*** Opening of Records provided ***
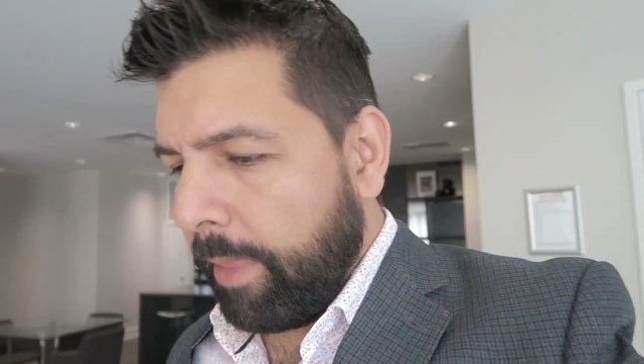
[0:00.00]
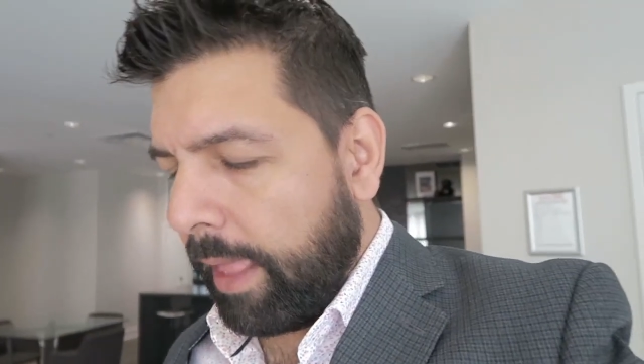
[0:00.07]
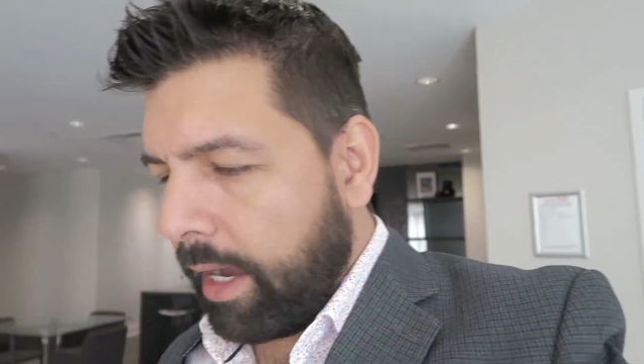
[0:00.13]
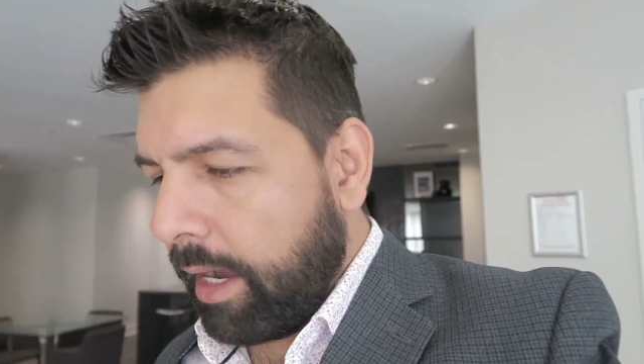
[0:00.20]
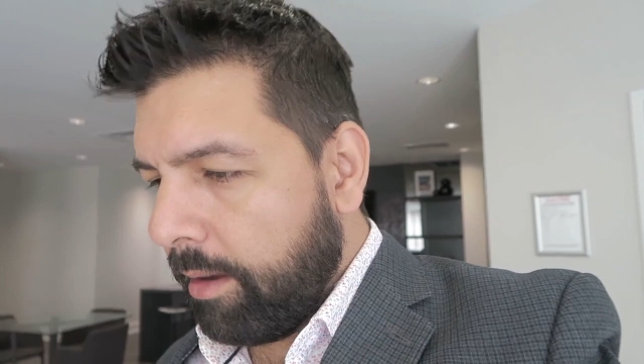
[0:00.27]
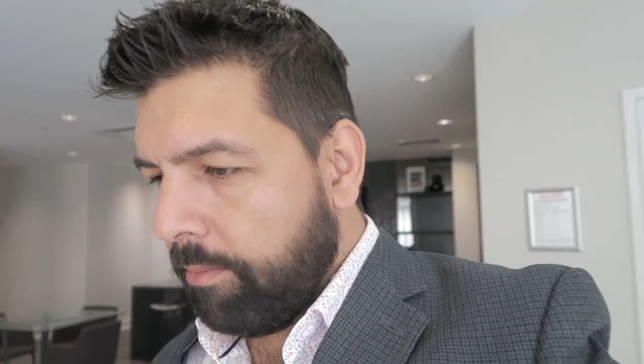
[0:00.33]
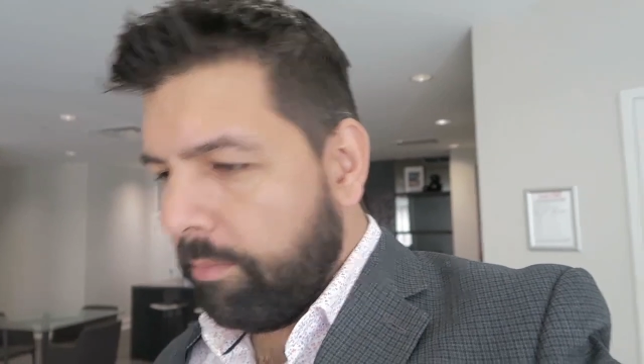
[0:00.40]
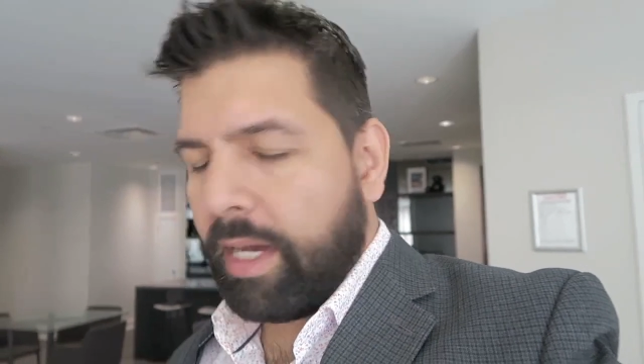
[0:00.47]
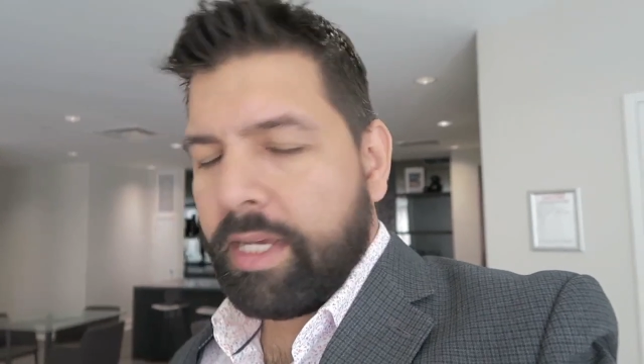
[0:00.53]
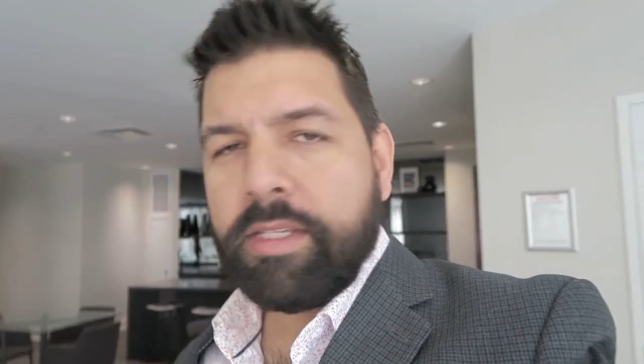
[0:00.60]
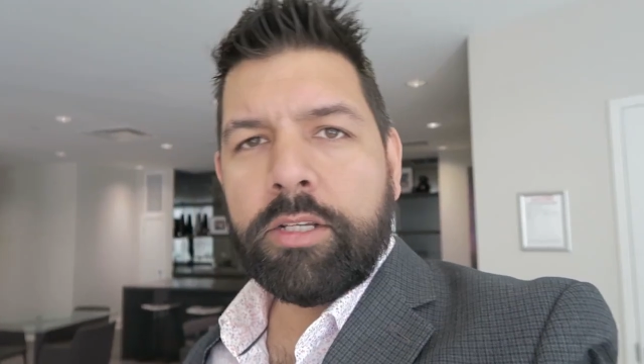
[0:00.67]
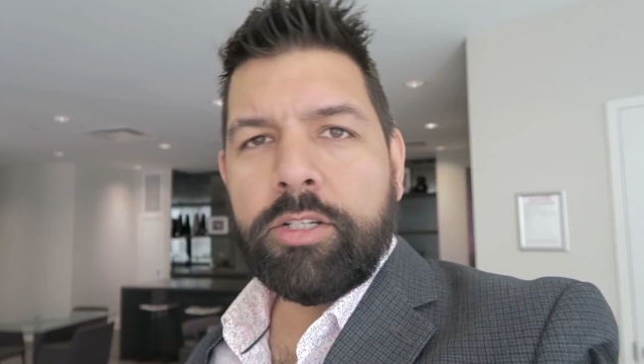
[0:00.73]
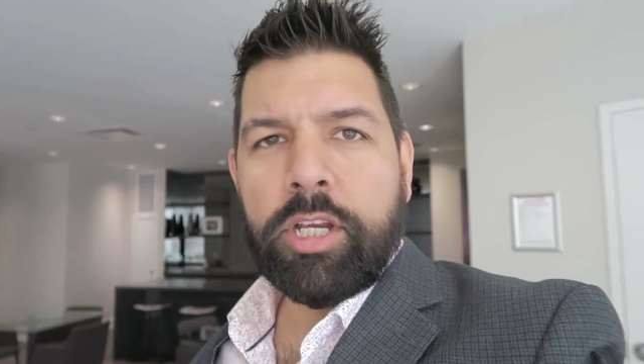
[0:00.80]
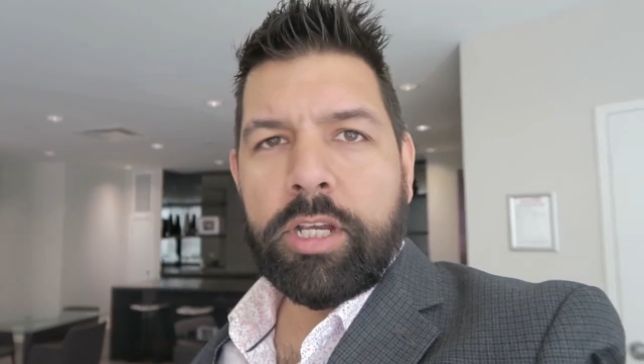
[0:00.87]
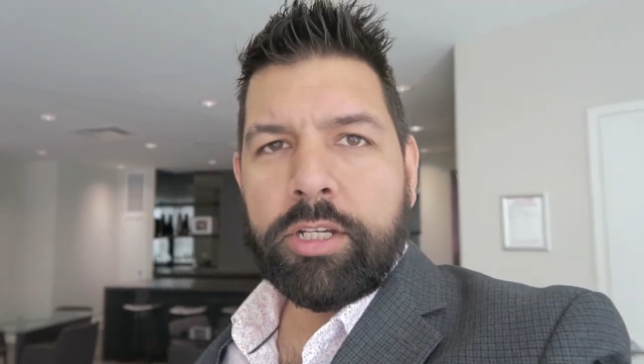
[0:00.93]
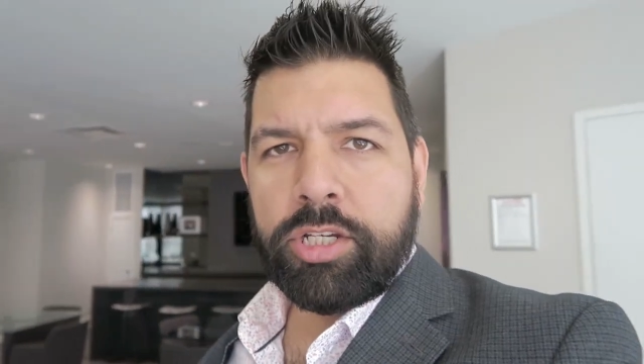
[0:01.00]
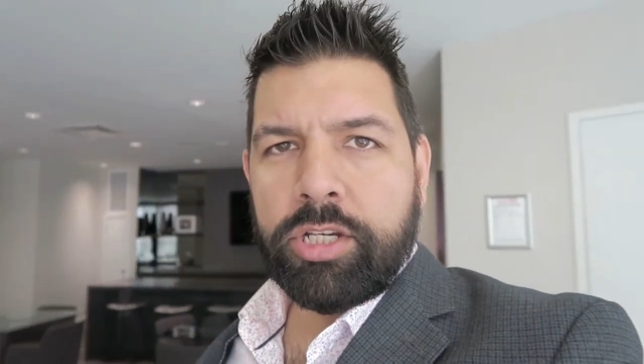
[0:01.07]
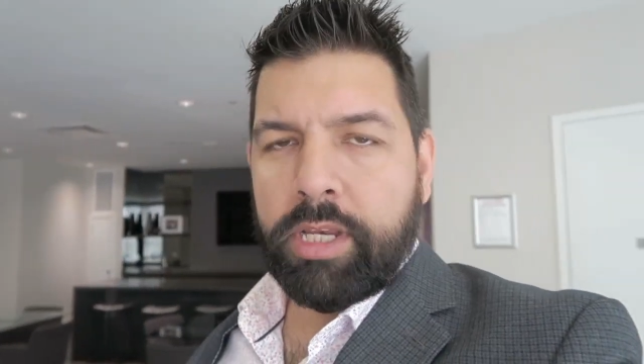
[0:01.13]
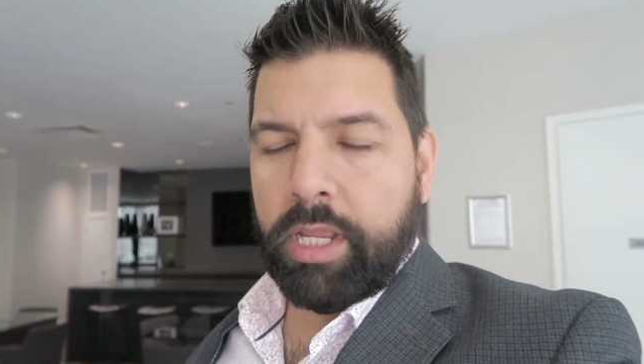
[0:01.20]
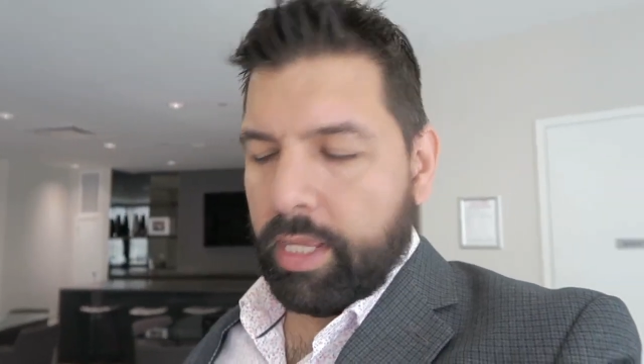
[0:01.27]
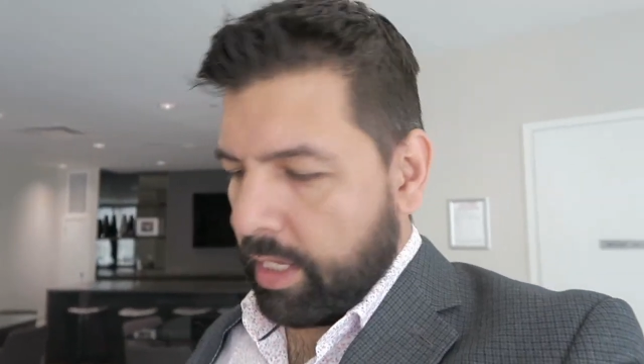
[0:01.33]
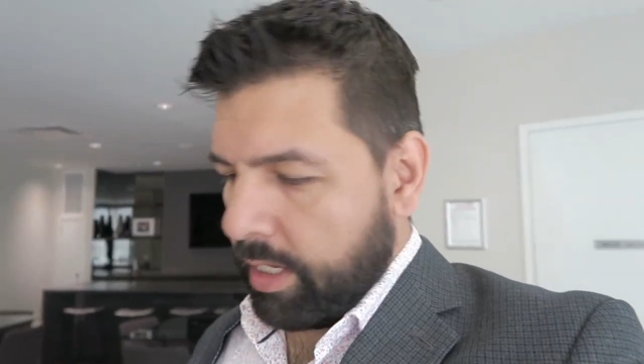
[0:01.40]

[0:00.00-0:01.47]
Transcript: Uh, my suggestion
*** Close of Records provided ***
● **What is expected**
The copy must include every record exactly and none of the pictures.

● **Your response**
[0:00.00]
[0:00.07]
[0:00.13]
[0:00.20]
[0:00.27]
[0:00.33]
[0:00.40]
[0:00.47]
[0:00.53]
[0:00.60]
[0:00.67]
[0:00.73]
[0:00.80]
[0:00.87]
[0:00.93]
[0:01.00]
[0:01.07]
[0:01.13]
[0:01.20]
[0:01.27]
[0:01.33]
[0:01.40]

[0:00.00-0:01.47]
Transcript: Uh, my suggestion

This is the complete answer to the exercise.